[Source records]

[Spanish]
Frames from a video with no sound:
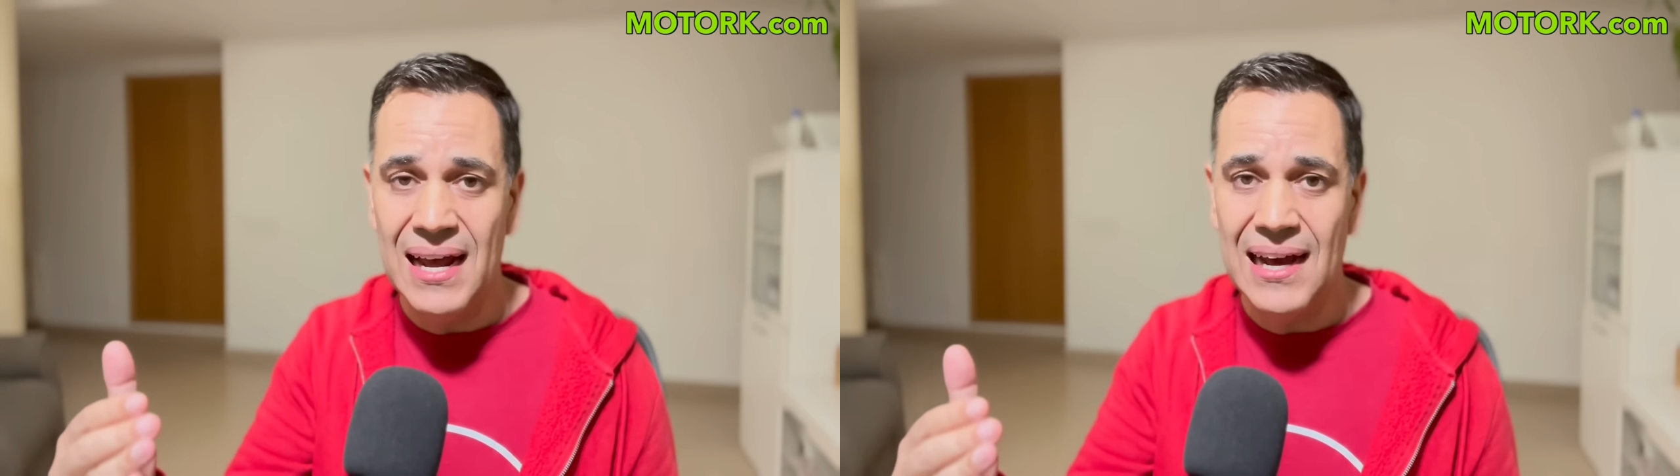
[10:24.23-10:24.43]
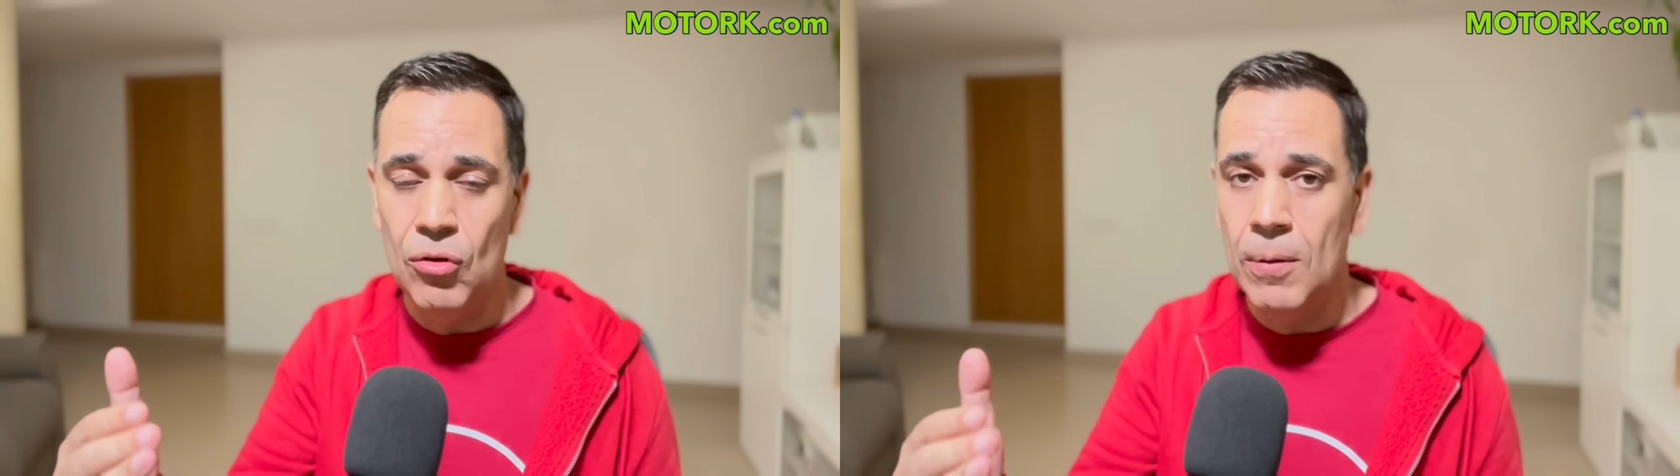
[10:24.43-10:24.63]

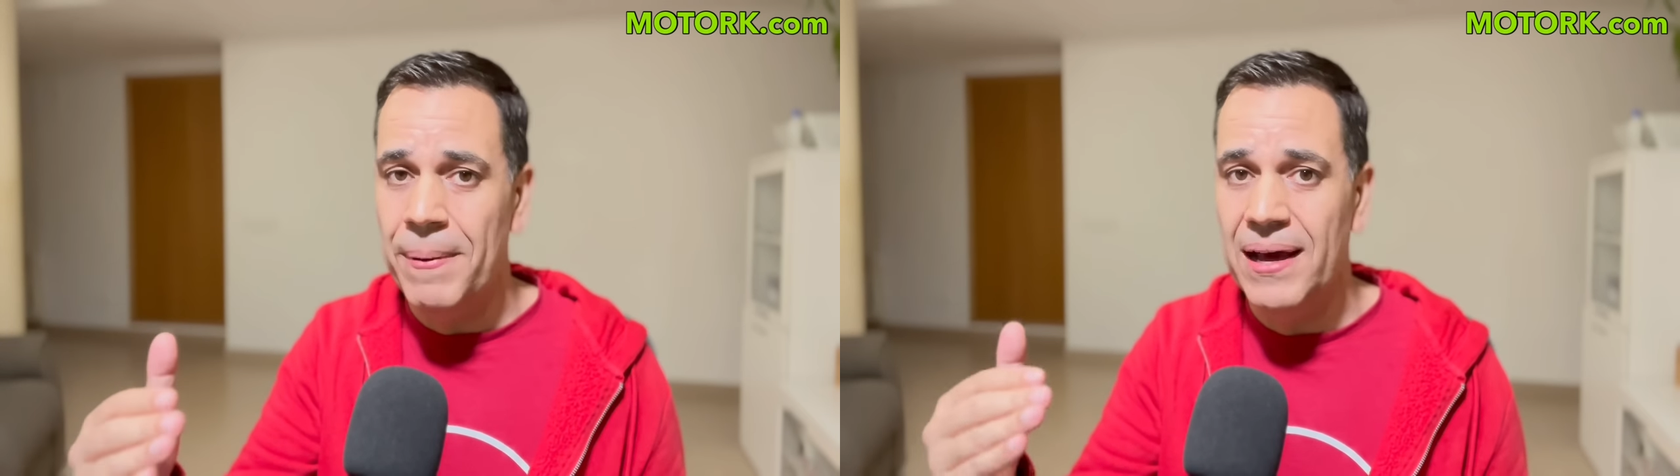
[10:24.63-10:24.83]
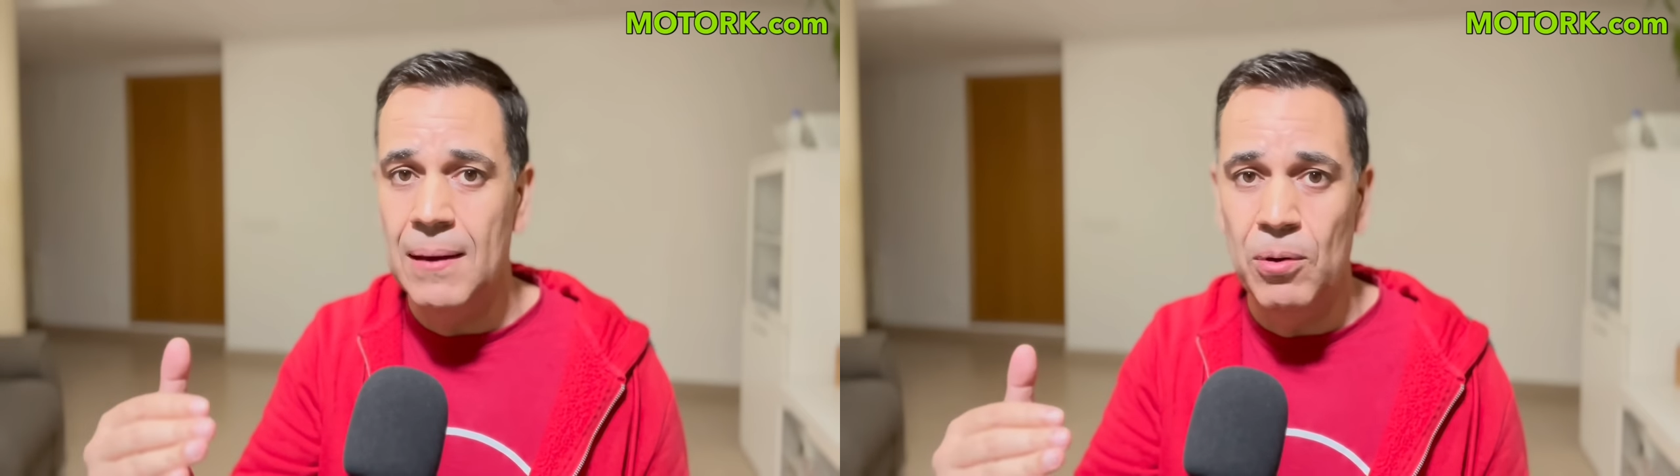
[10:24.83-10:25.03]
cargador
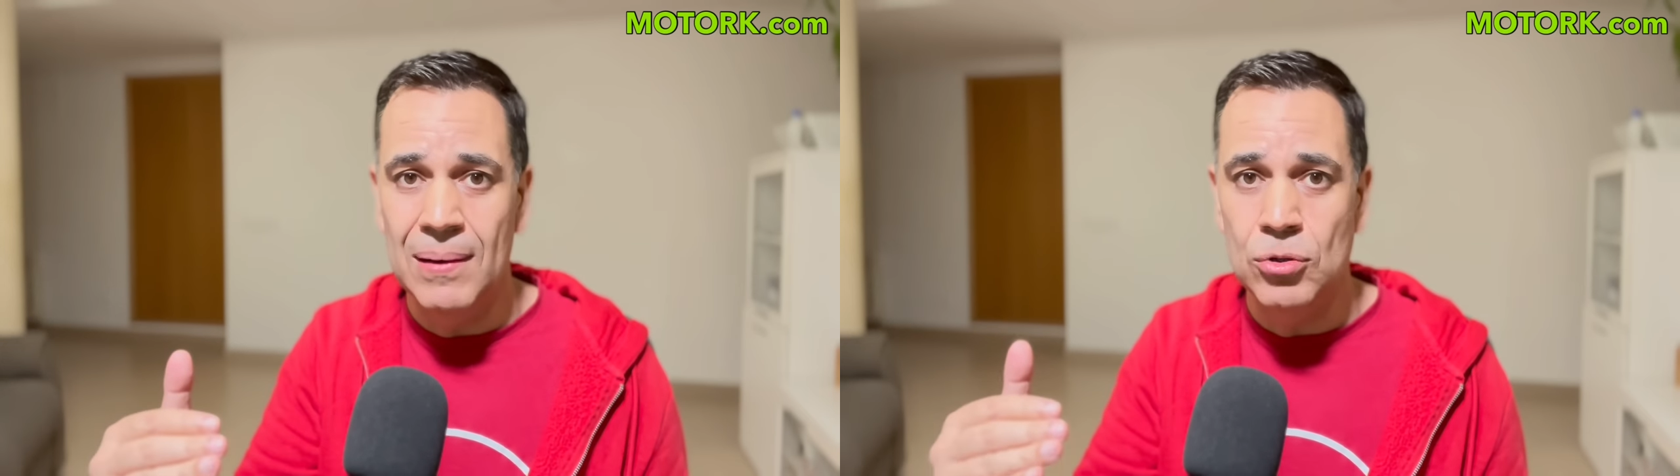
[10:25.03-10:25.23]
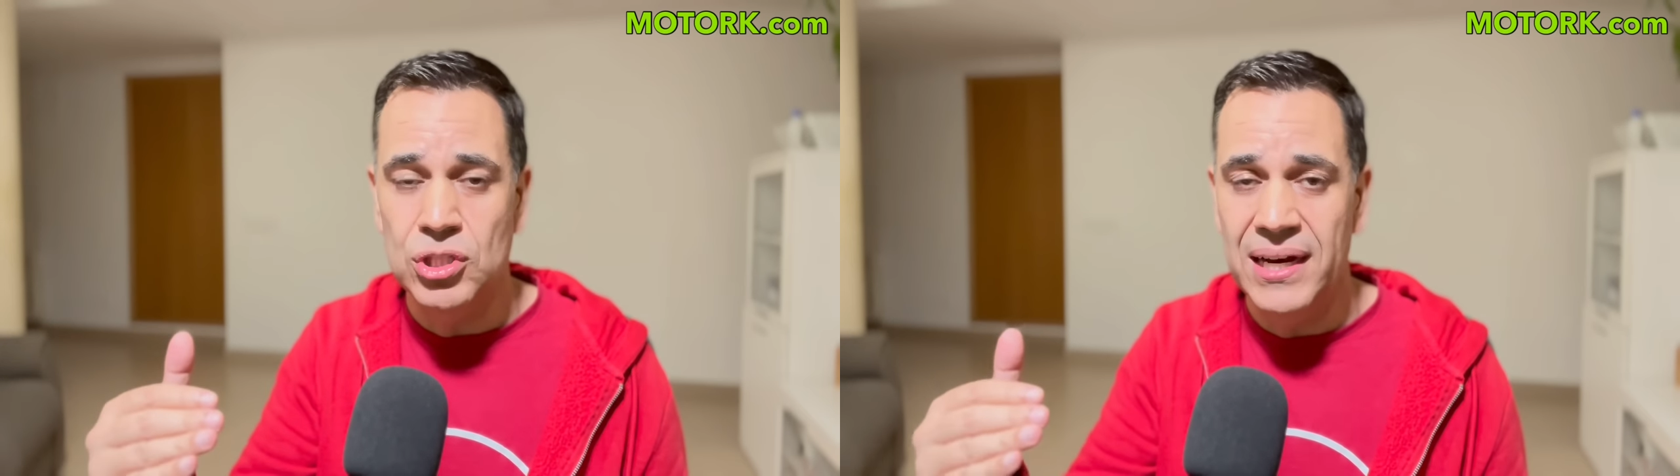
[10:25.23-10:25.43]
para que
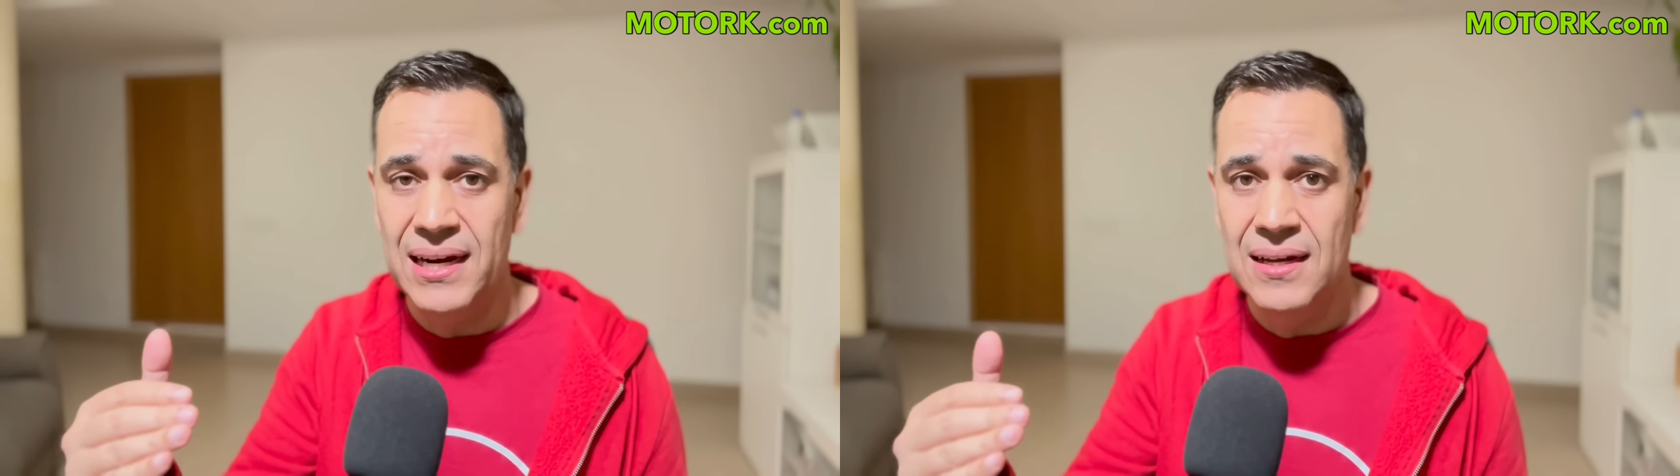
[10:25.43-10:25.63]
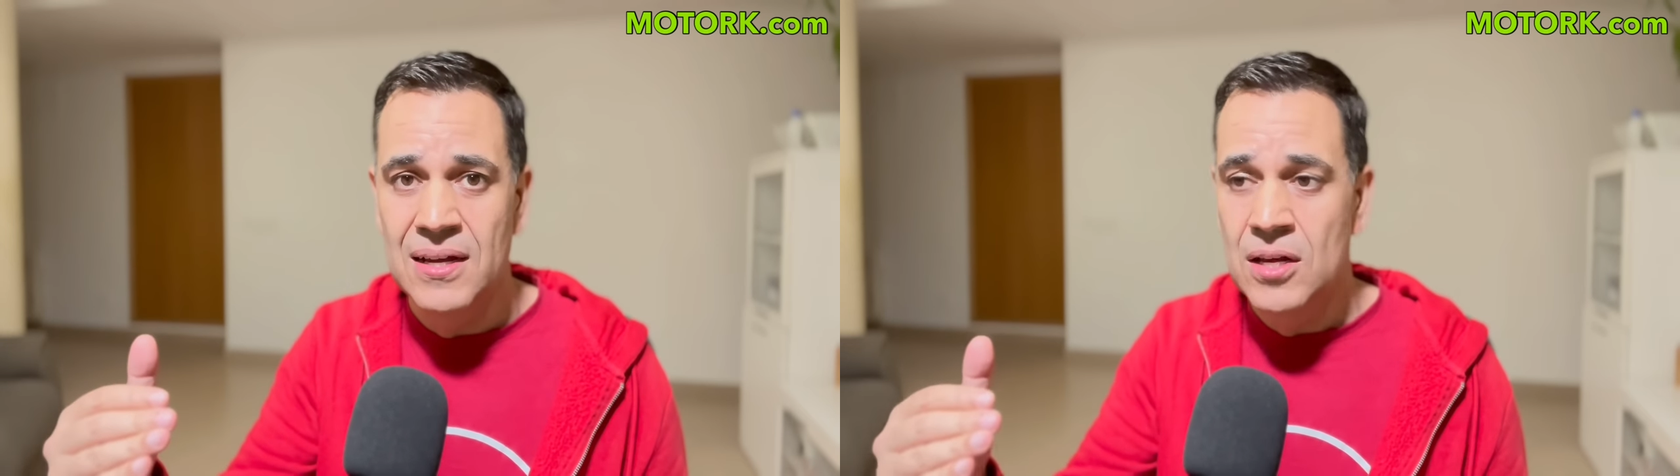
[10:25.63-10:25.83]
podamos tener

[Aim of the exercise]
From the first line to the last, output the data exactly, without the pictures.

[Your response]
[Spanish]
Frames from a video with no sound:
[10:24.23-10:24.43]
[10:24.43-10:24.63]

[10:24.63-10:24.83]
[10:24.83-10:25.03]
cargador
[10:25.03-10:25.23]
[10:25.23-10:25.43]
para que
[10:25.43-10:25.63]
[10:25.63-10:25.83]
podamos tener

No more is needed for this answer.